La situation sanitaire étant la même pour tous, qu’est-ce qui peut justifier d’exposer à un risque accru de contamination une catégorie de jeunes, qui, pour composer leurs épreuves, devront converger vers des centres d’examen de grande taille et souvent éloignés de leur domicile quand les autres candidats obtiendront leur bac « en restant au chaud » ?
Certains affirment que les établissements privés hors contrat n’auraient pas la capacité juridique d’attribuer des notes destinées à être prises en compte officiellement dans un diplôme national, parce que ce processus ne se déroulerait pas sous l’autorité de l’éducation nationale. Et que, depuis Bonaparte, l’État possède le monopole de la « collation » des grades universitaires, et donc du bac qui en constitue théoriquement le premier échelon.
Mais l’argument ne tiendrait que si, dans les établissements publics, les notes étaient exclusivement attribuées par des fonctionnaires de l’État — auxquels leur statut offre les garanties déontologiques et académiques censées assurer leur incorruptibilité. Ce n’est pas le cas, à l’heure où les contractuels sont de plus en plus nombreux. Sans compter que les professeurs des établissements d’enseignement privé sous contrat avec l’État sont pour leur part habilités à noter alors qu’ils n’ont pas le statut de fonctionnaires.

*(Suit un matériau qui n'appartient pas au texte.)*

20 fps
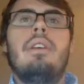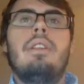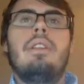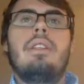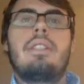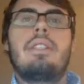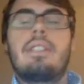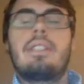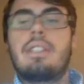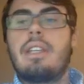
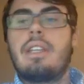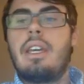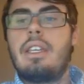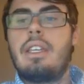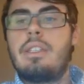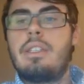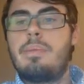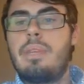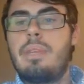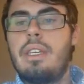This is
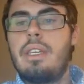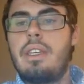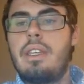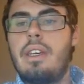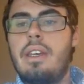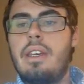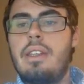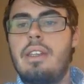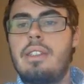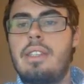nice
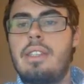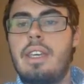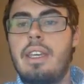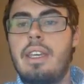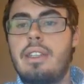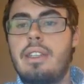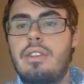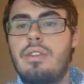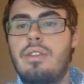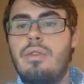because they
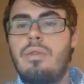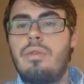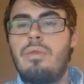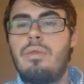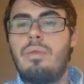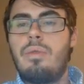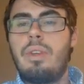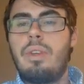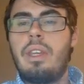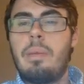get to
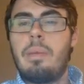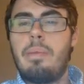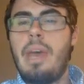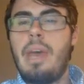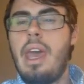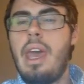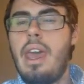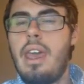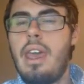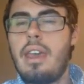really
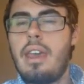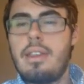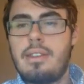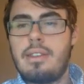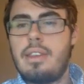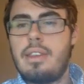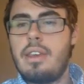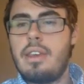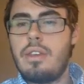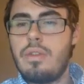pay
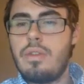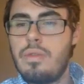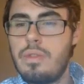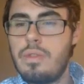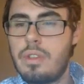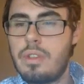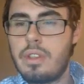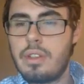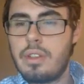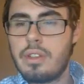as they
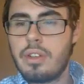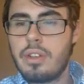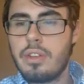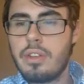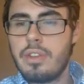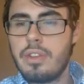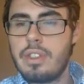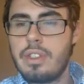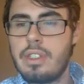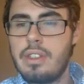use the
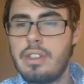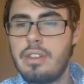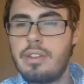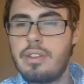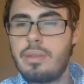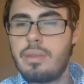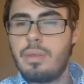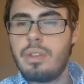services,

Quatre inspections en moyenne
Serait-ce alors le fait d’être supervisés par un proviseur ou un directeur fonctionnaire qui habiliterait les enseignants à noter ? Si tel était le cas, il faudrait supprimer à ceux de l’enseignement privé sous contrat le droit d’évaluer les élèves puisqu’ils sont placés sous les ordres de directeurs d’établissement de droit privé qui ne dépendent aucunement de l’éducation nationale. Et quid des établissements privés sous contrat dirigés par un fonds d’investissement étranger, comme c’est de plus en plus fréquemment le cas ? La tendance à « surnoter » pour satisfaire les actionnaires et veiller à la bonne valorisation de l’actif ne peut alors pas être exclue !

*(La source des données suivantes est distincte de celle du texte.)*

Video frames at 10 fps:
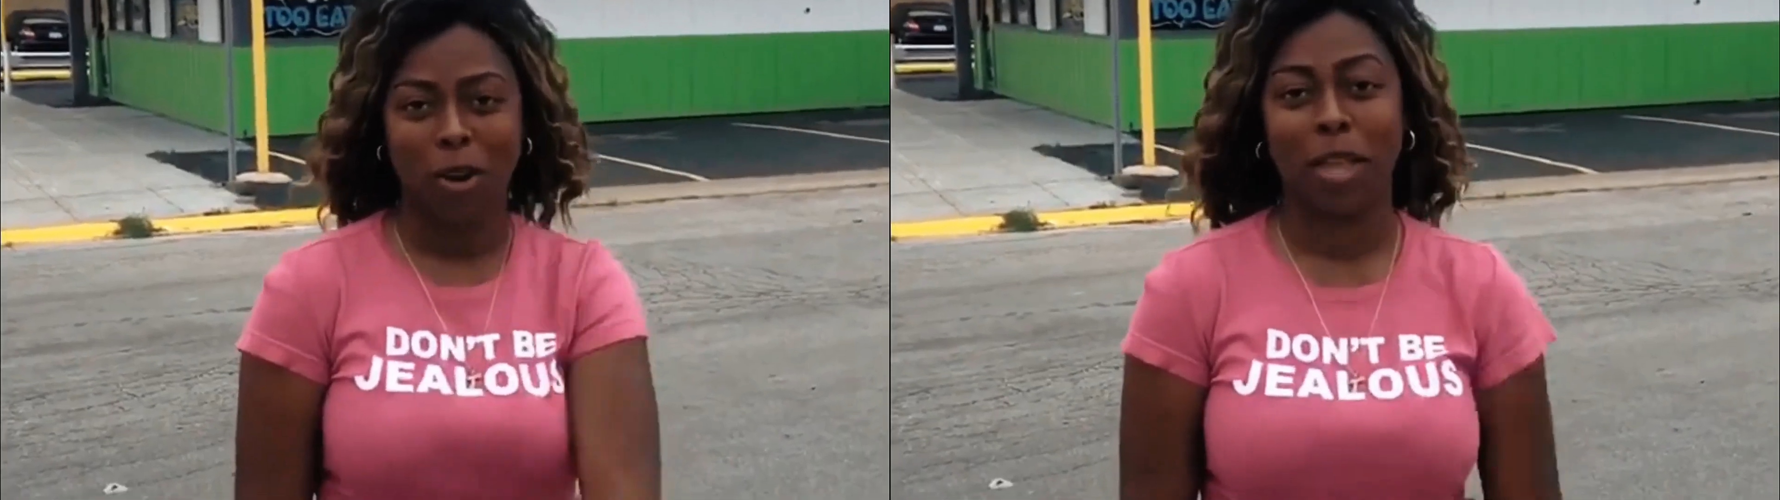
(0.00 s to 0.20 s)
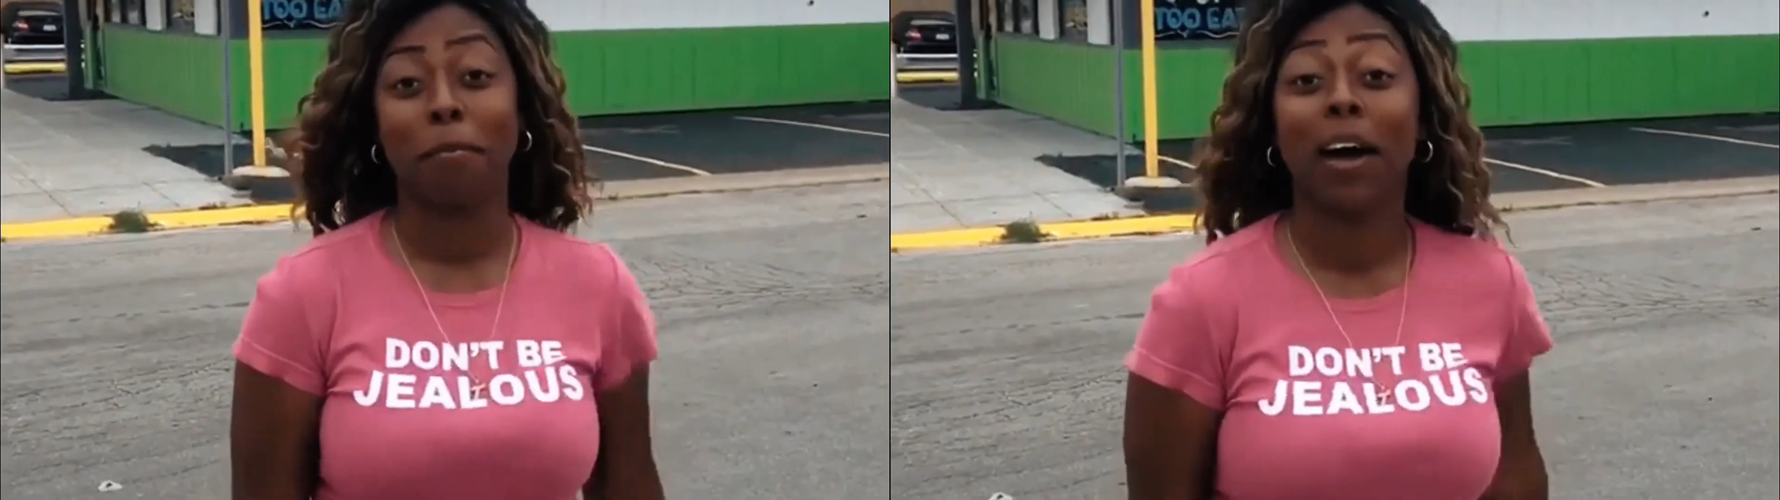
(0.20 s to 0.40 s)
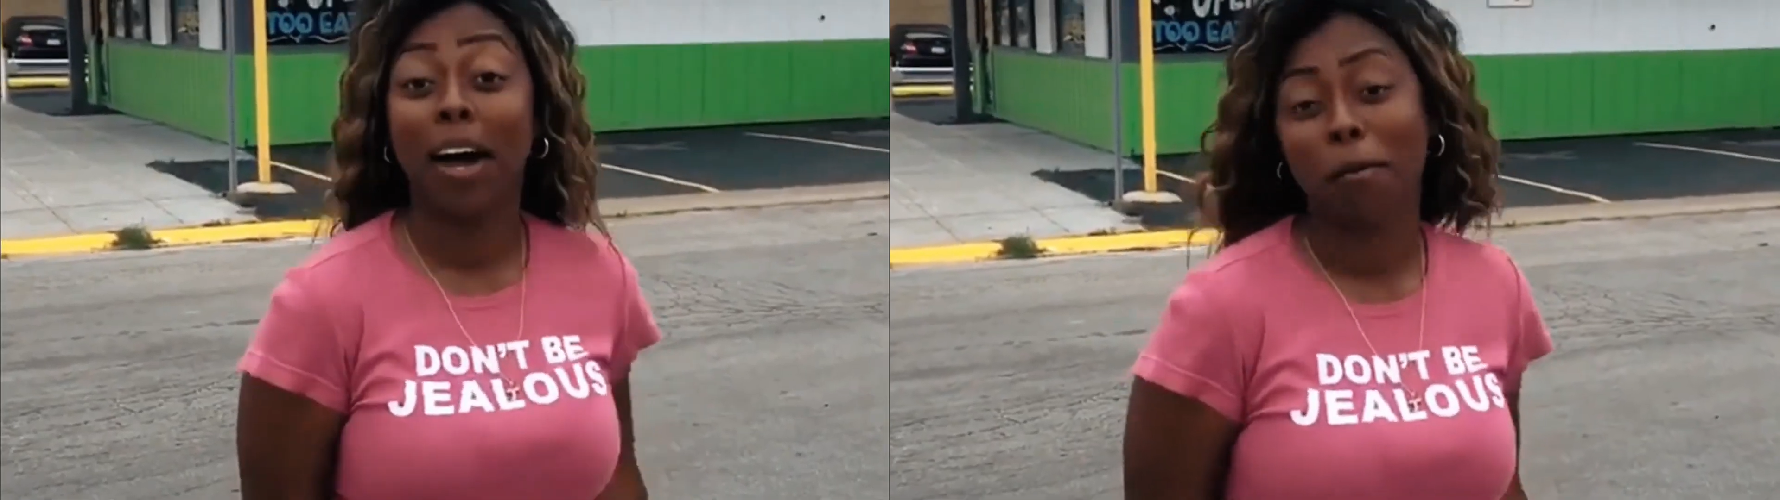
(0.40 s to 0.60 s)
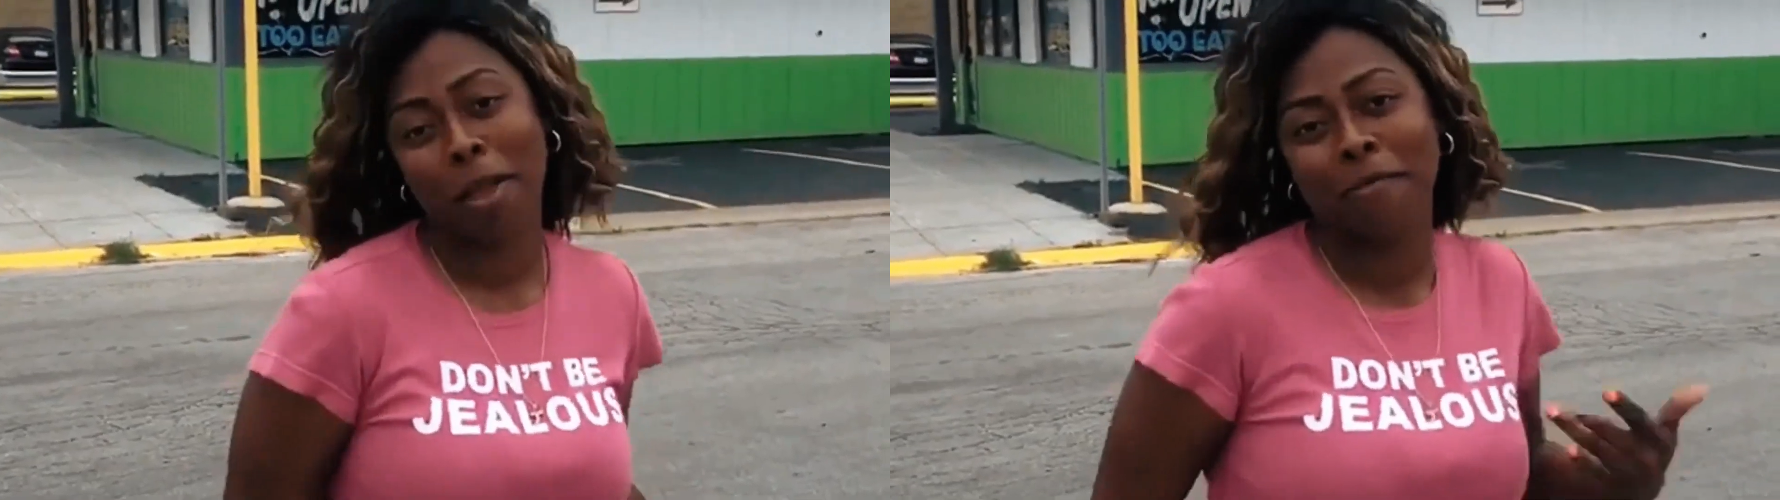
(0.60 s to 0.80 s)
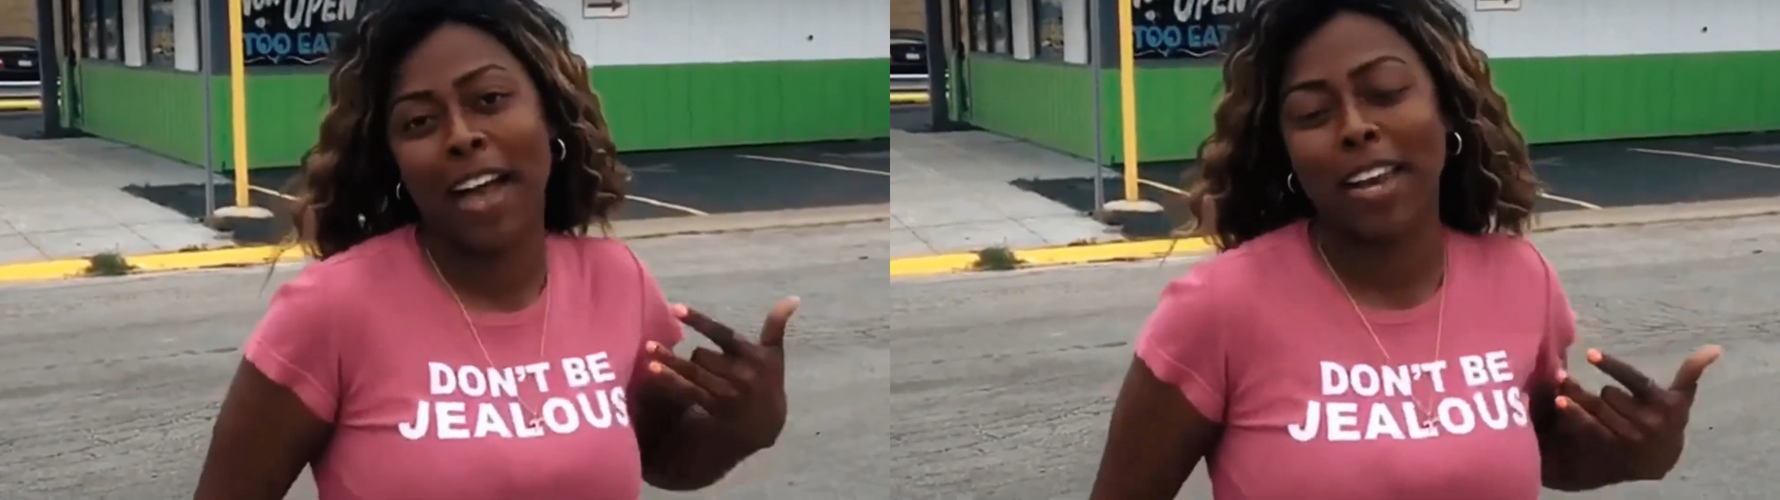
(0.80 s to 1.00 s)
lives.
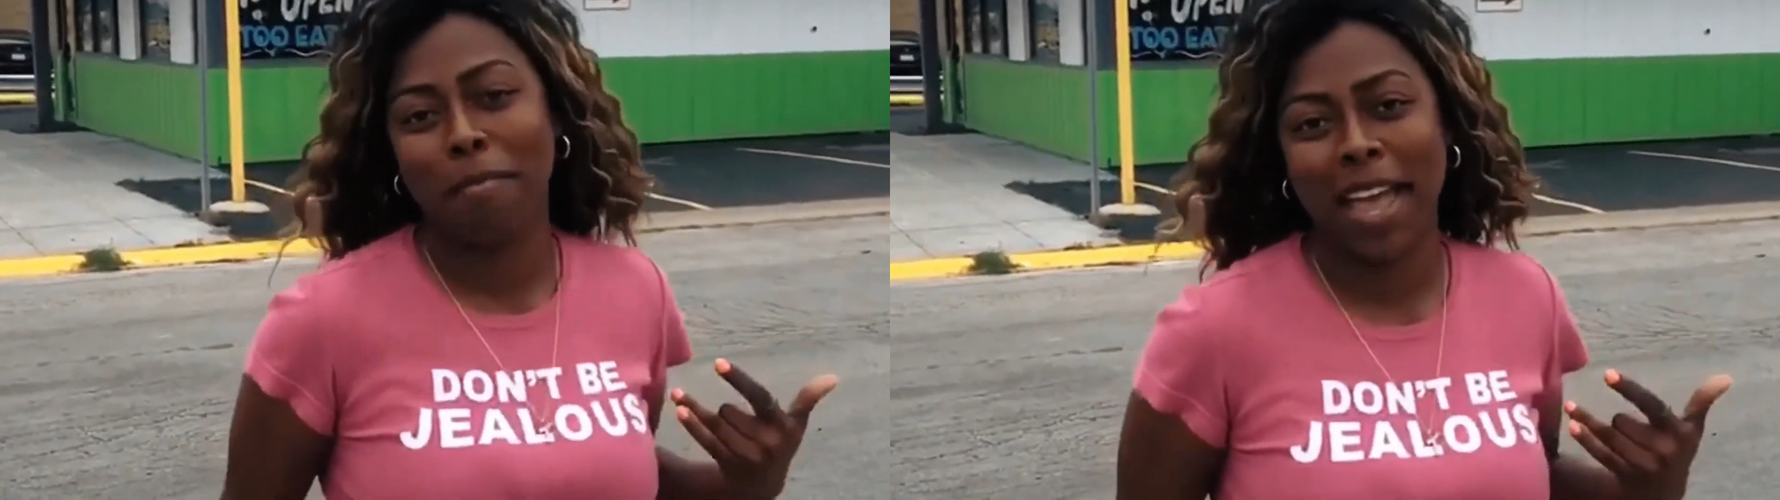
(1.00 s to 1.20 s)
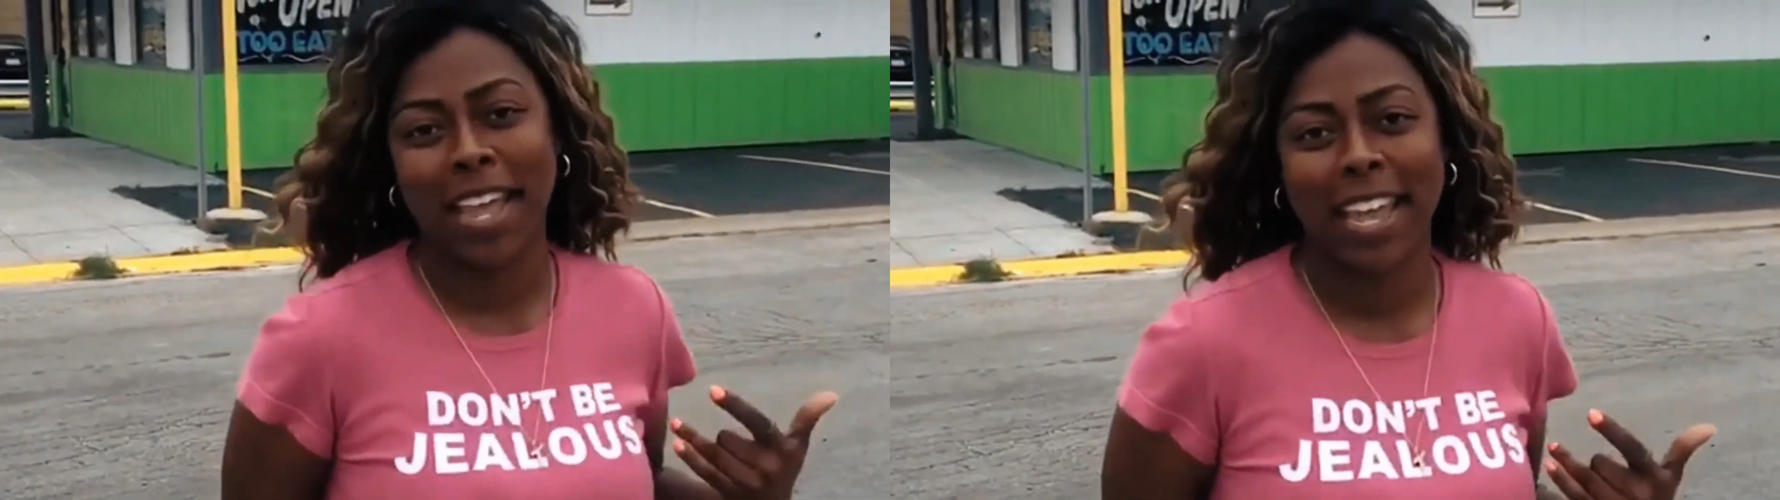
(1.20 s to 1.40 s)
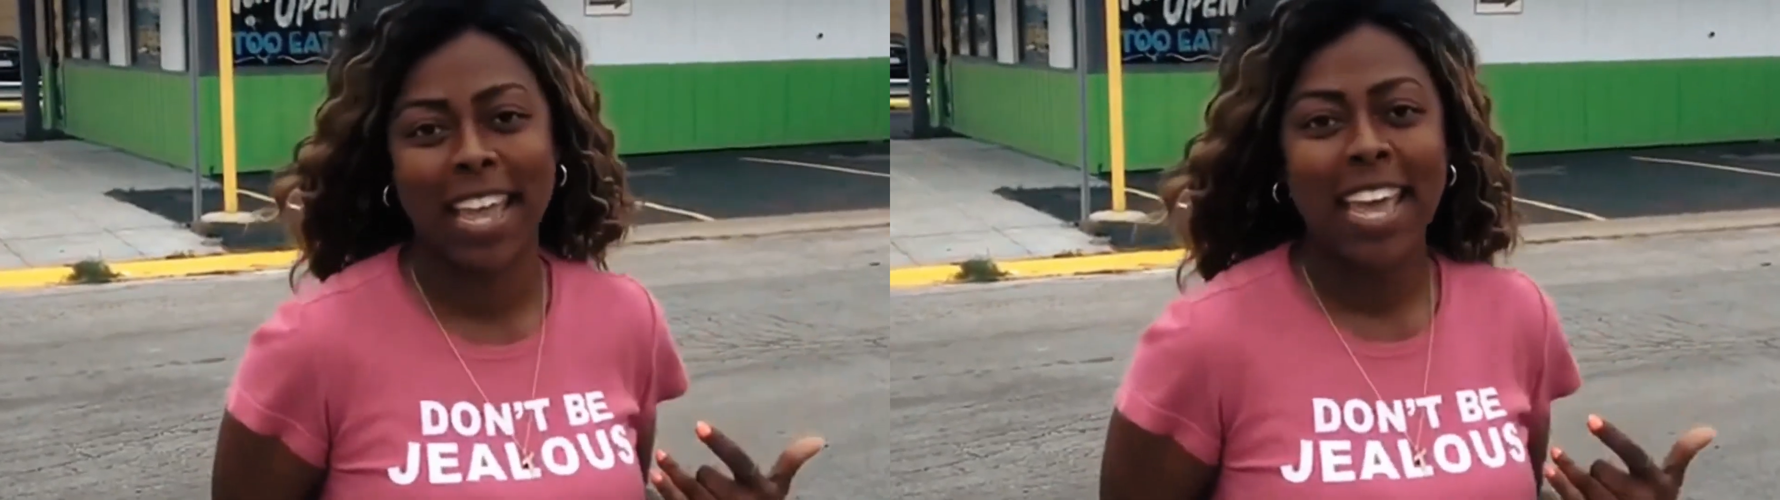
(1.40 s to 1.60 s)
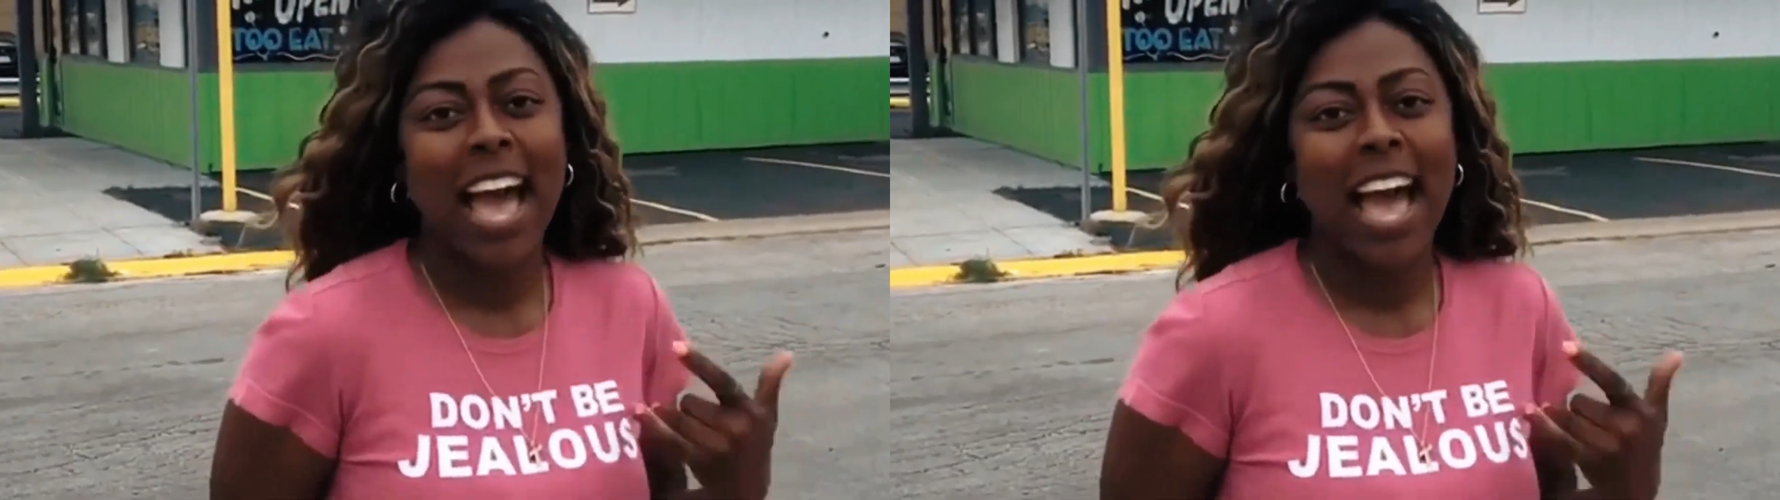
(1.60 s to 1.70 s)
In case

Dans l’enseignement catholique, les directeurs d’établissements privés sous contrat sont placés sous l’autorité de l’organisme — tout à fait privé — de gestion des établissements catholiques (dans lequel siège souvent le représentant de l’évêque). Ils étaient matériellement en capacité de relever les notes attribuées par leurs enseignants pour le bac au contrôle continu en 2020. Difficile alors de ne pas considérer que ce sont eux les notateurs de dernier ressort.

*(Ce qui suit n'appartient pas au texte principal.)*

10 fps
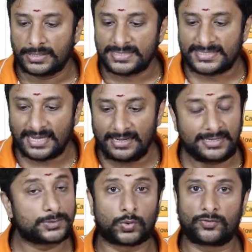Sell
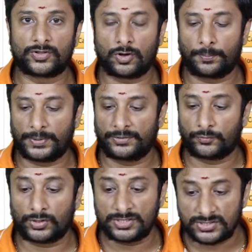is one of the
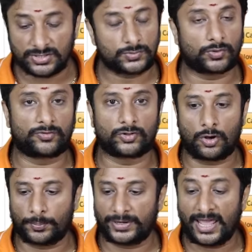component. Registry is one of the
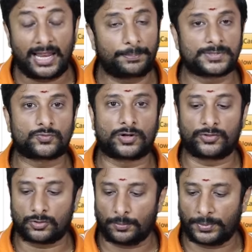component. Help is one of
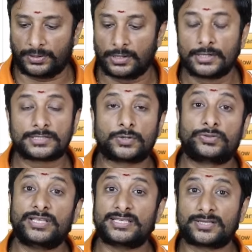the component. So
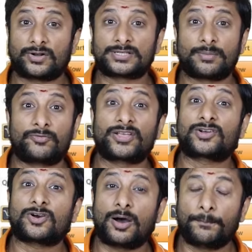these are all some of the
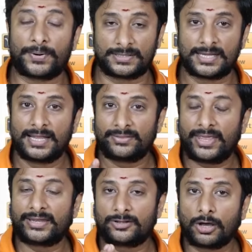components.
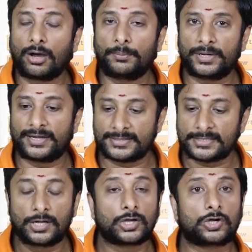They termed it
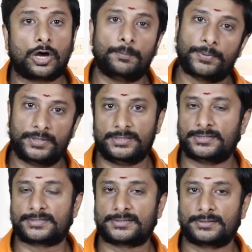as
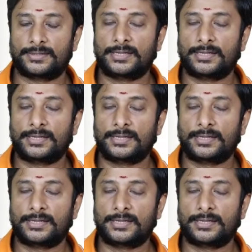components.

Mais il y a les inspecteurs, me direz-vous… Les enseignants de l’éducation nationale sont inspectés par l’éducation nationale, qui garantit ainsi leur aptitude à bien évaluer les élèves. Qui peut toutefois croire que cela constitue réellement une garantie lorsque l’on sait que ces enseignants sont inspectés moins de quatre fois dans leur carrière en moyenne ? A contrario, depuis la loi Gatel de 2018, les établissements privés hors contrat subissent contrôle sur contrôle, de façon inopinée la plupart du temps, et portant sur les diplômes et la moralité des enseignants autant que des directeurs ainsi que, bien entendu, sur la bonne acquisition des connaissances. À quoi bon monopoliser tant d’inspecteurs de l’éducation nationale pour inspecter autant les établissements hors contrat, si les contrôles qu’ils diligentent ne servent aucunement à en garantir le sérieux académique et la moralité ?
La motivation réelle pour imposer à ces milliers de jeunes de passer un bac plus difficile et plus dangereux en pleine pandémie reste bien énigmatique. Il semblerait si naturel de reproduire cette année la solution de bon sens retenue l’an dernier par Jean-Michel Blanquer, en permettant aux lycéens ayant un dossier de contrôle continu de présenter les épreuves de spécialité, voire tout le bac, en contrôle continu. Le Conseil d’État tranchera d’ici quelques jours.